Task instructions:
Find the string "sound" in the data, and copy out each line that has it.

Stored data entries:
■ ■ ■ ■ ■

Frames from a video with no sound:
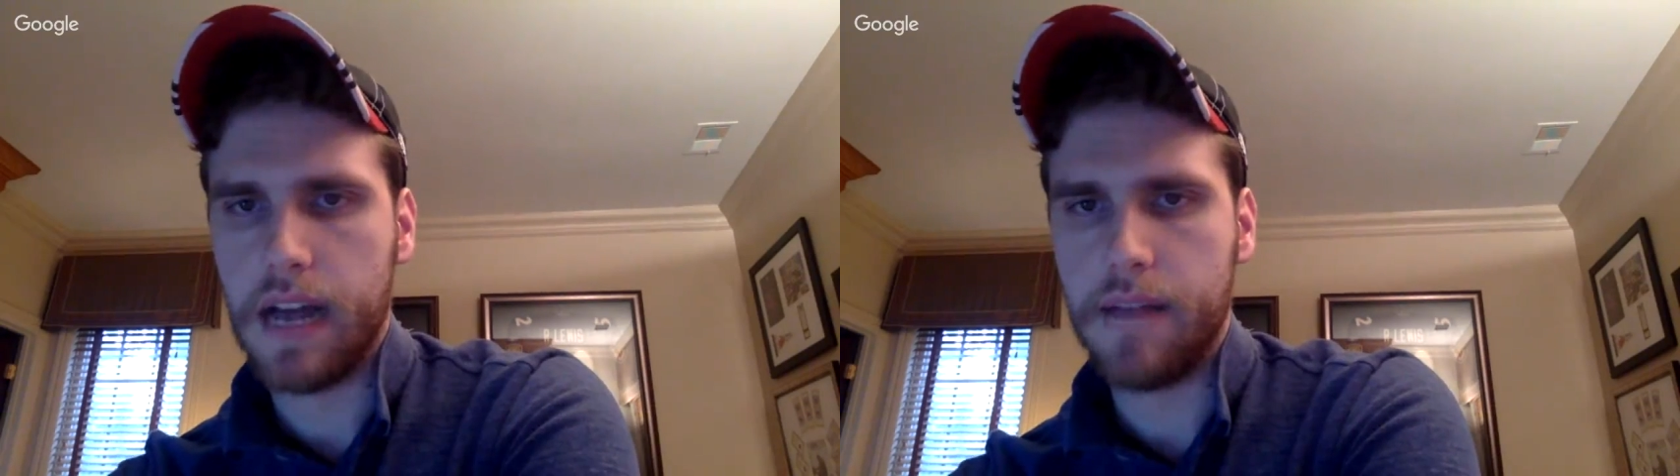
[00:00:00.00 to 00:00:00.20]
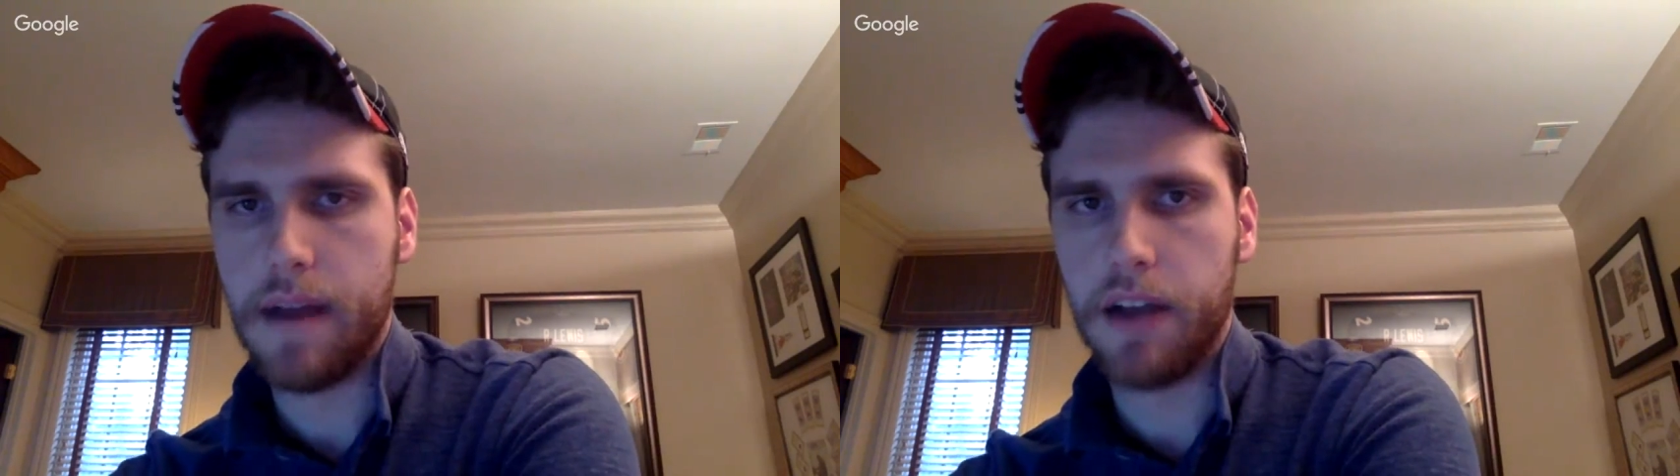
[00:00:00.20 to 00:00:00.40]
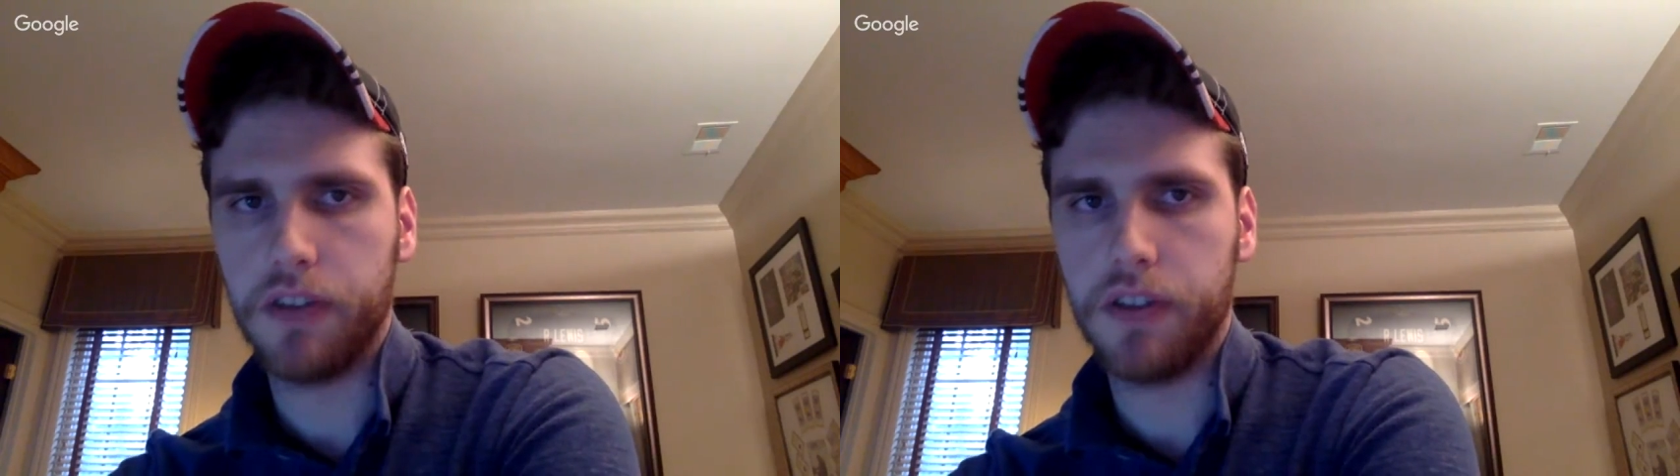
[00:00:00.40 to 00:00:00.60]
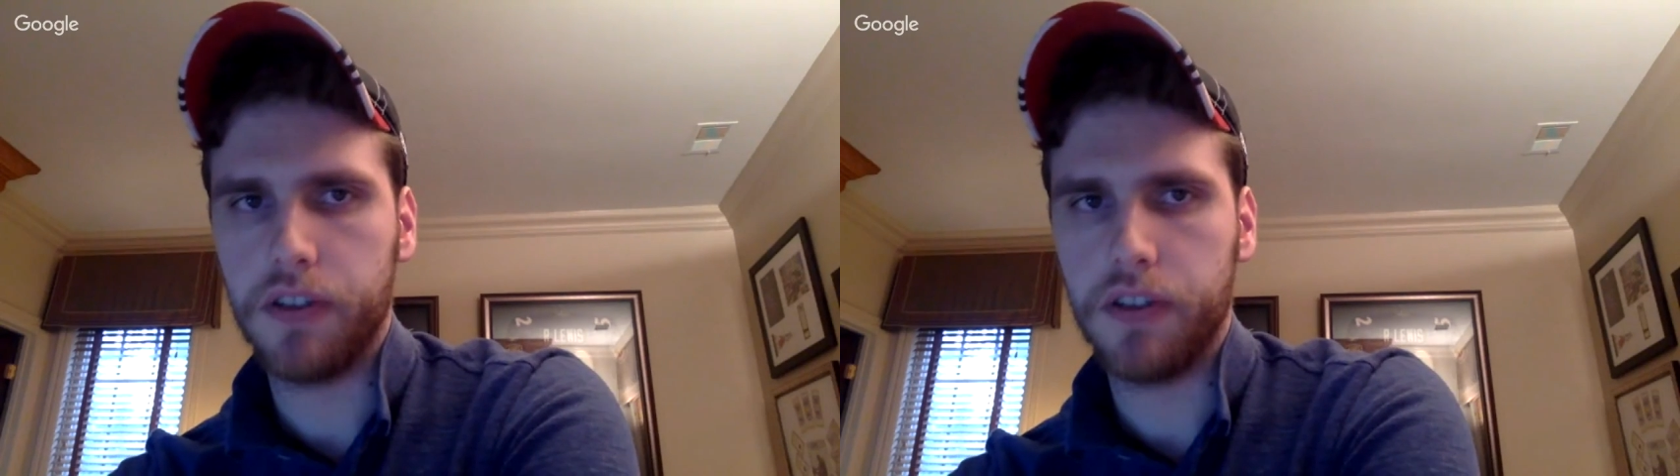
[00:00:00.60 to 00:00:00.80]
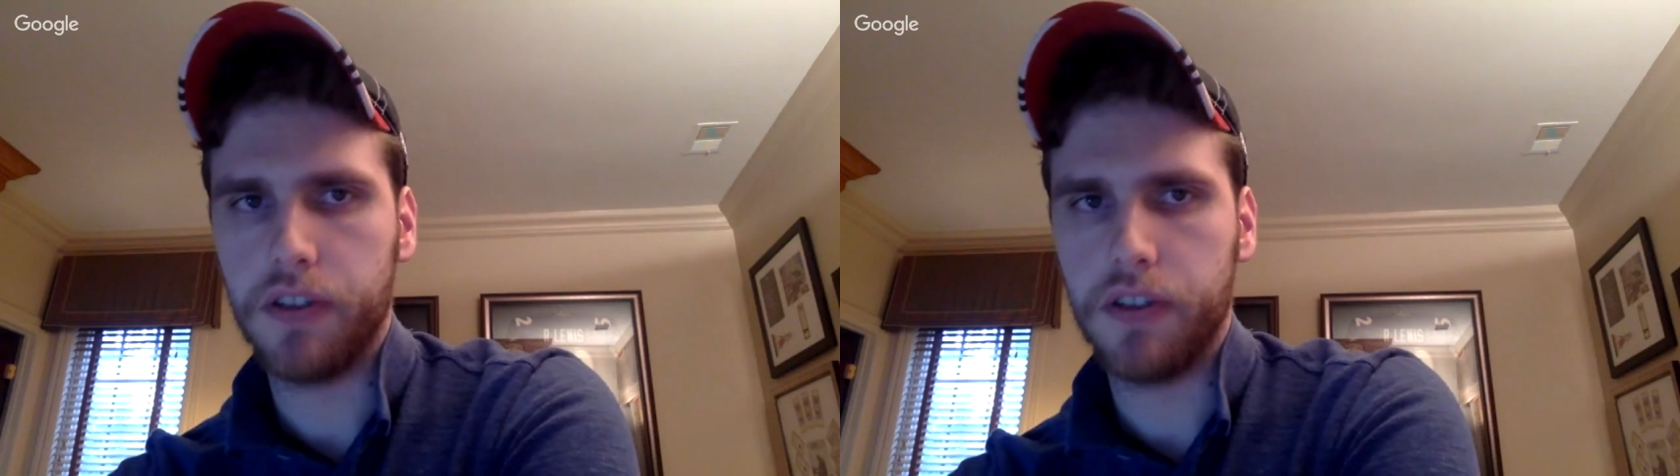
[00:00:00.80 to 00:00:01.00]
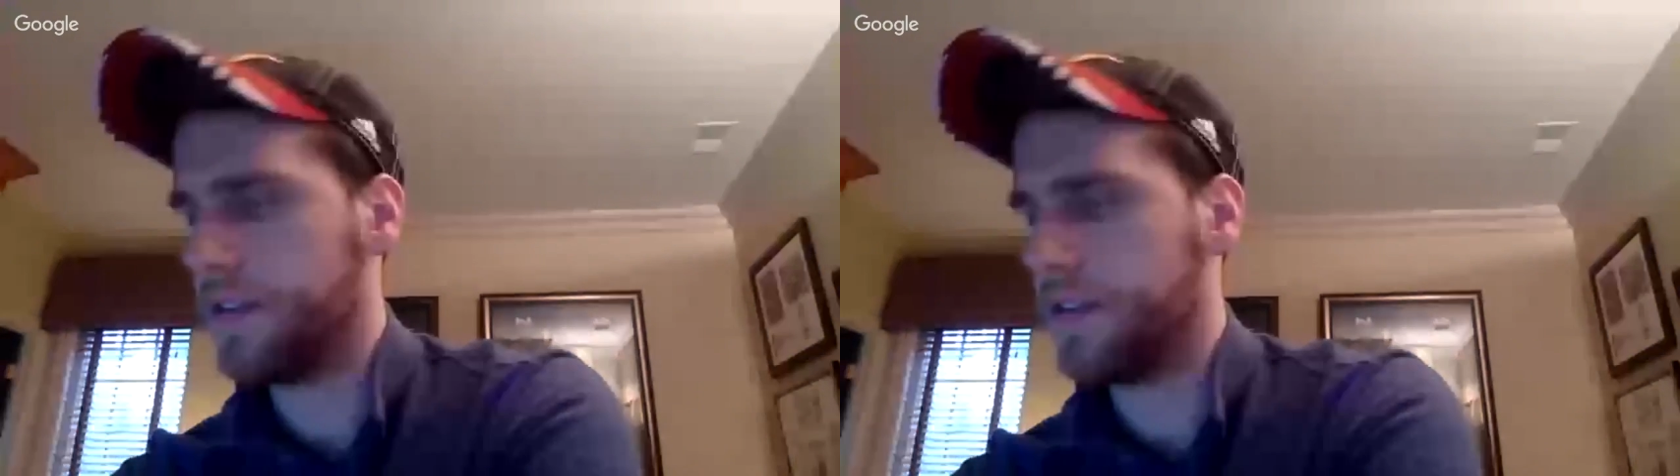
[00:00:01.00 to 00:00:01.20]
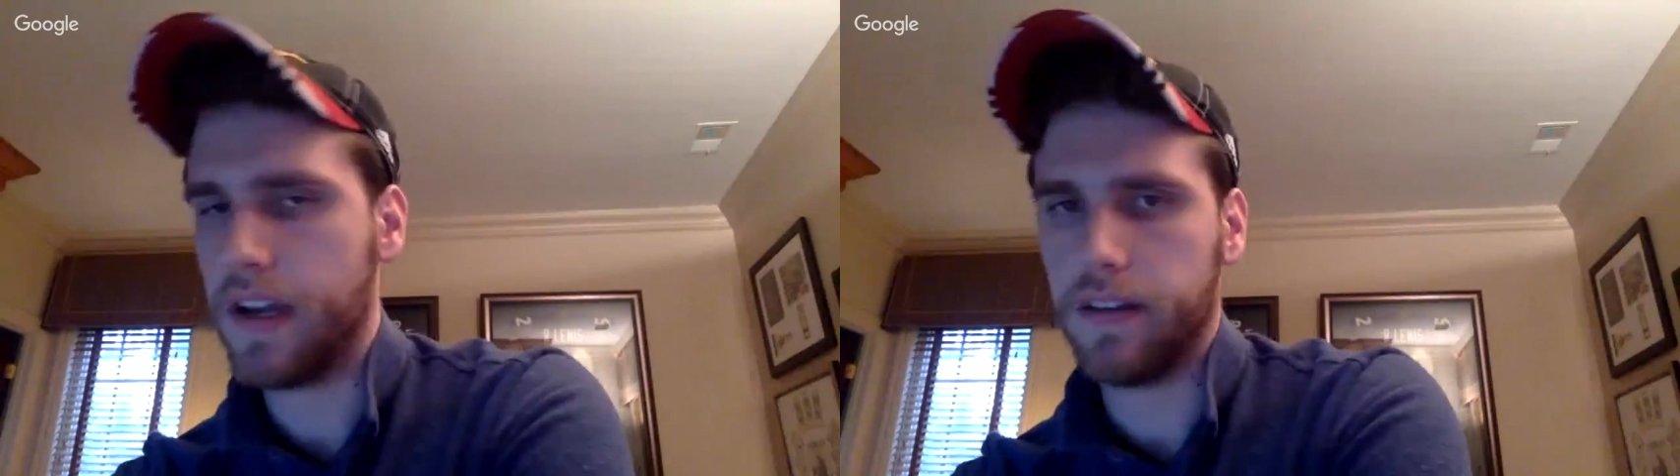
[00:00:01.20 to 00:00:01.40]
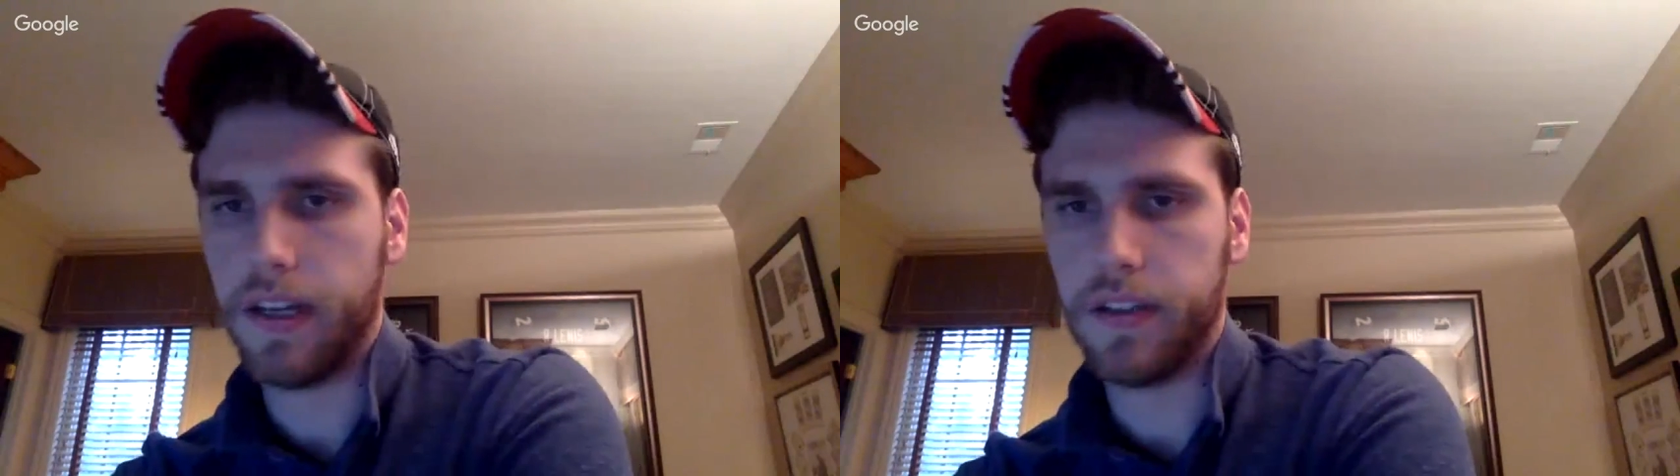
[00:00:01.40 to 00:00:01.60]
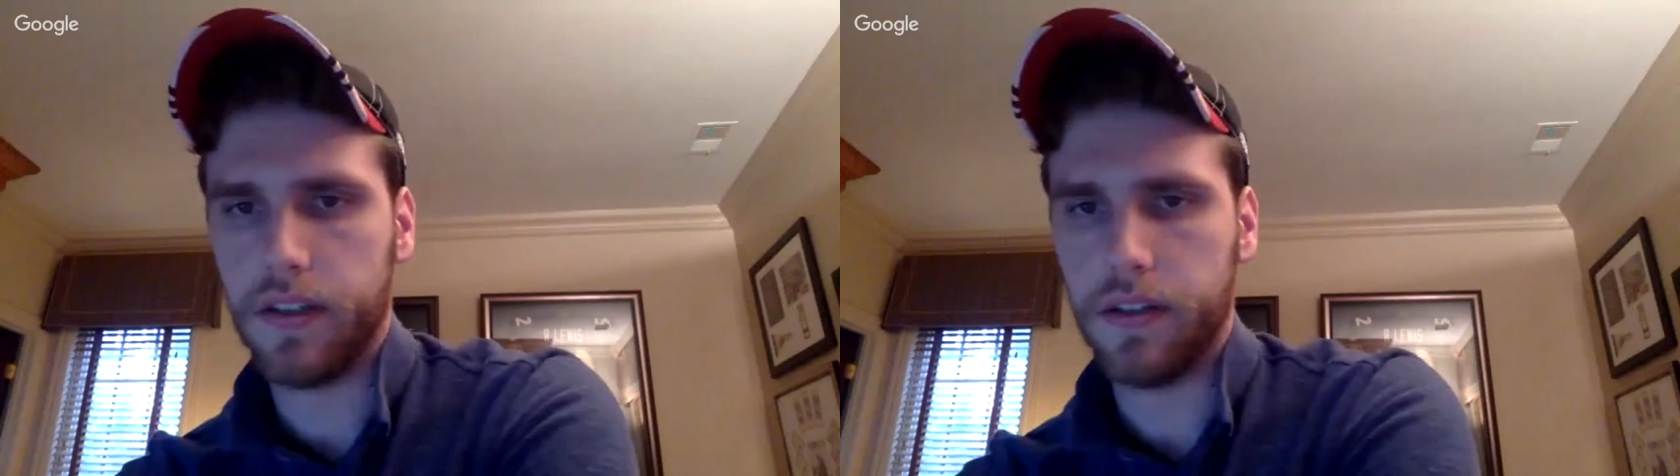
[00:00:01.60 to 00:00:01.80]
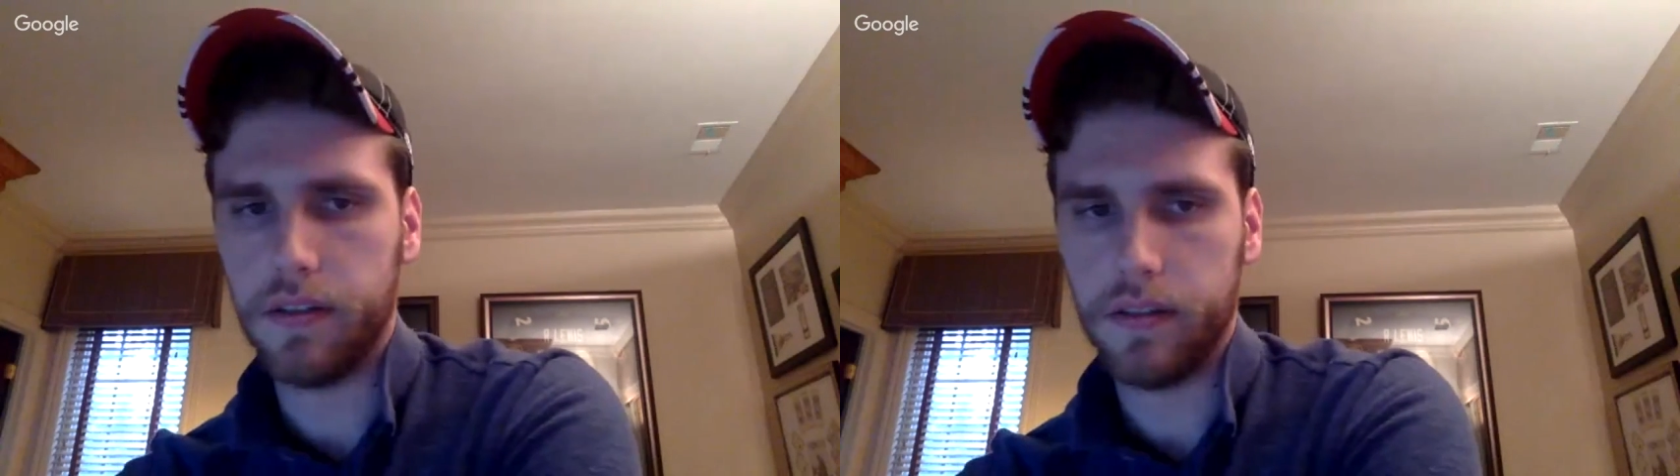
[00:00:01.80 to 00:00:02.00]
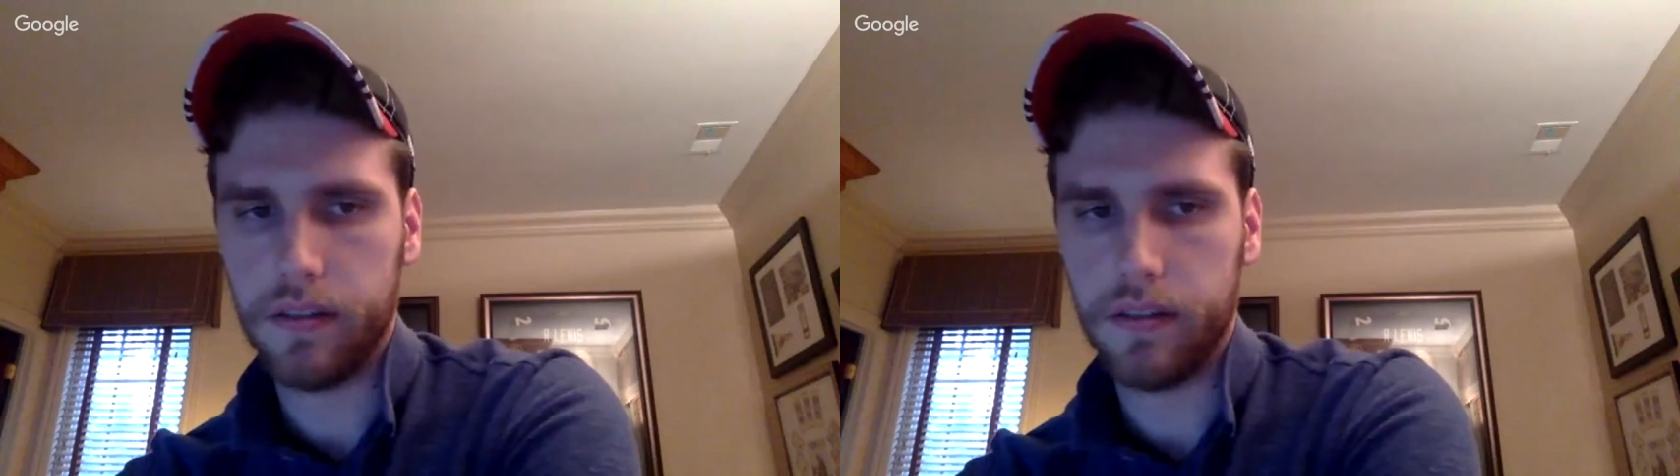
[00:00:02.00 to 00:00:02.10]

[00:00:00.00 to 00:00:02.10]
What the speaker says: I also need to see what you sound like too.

■ ■ ■ ■ ■

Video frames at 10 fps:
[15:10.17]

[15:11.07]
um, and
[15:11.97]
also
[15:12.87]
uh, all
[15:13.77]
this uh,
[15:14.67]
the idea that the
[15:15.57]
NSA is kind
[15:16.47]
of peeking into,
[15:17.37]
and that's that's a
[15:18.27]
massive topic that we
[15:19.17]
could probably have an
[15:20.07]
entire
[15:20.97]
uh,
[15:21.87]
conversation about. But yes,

■ ■ ■ ■ ■

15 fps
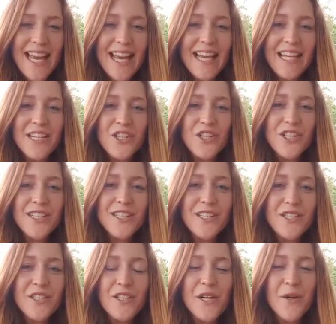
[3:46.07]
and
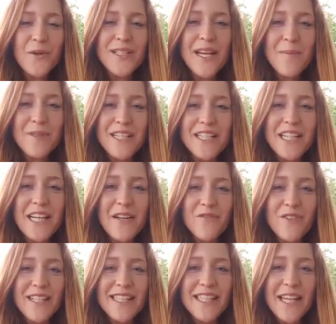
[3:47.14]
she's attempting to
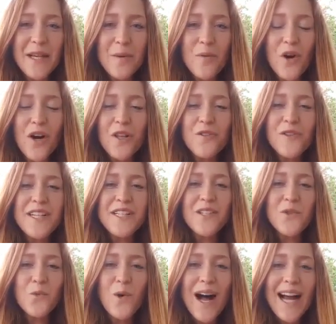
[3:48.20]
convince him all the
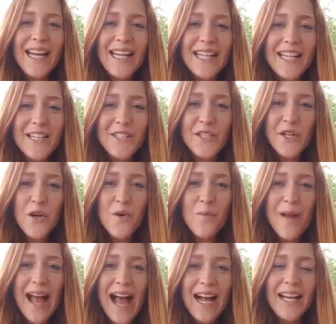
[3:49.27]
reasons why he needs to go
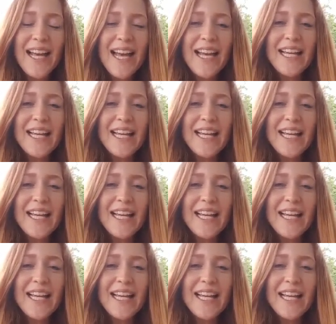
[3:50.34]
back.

■ ■ ■ ■ ■

Expected answer:
Frames from a video with no sound:
What the speaker says: I also need to see what you sound like too.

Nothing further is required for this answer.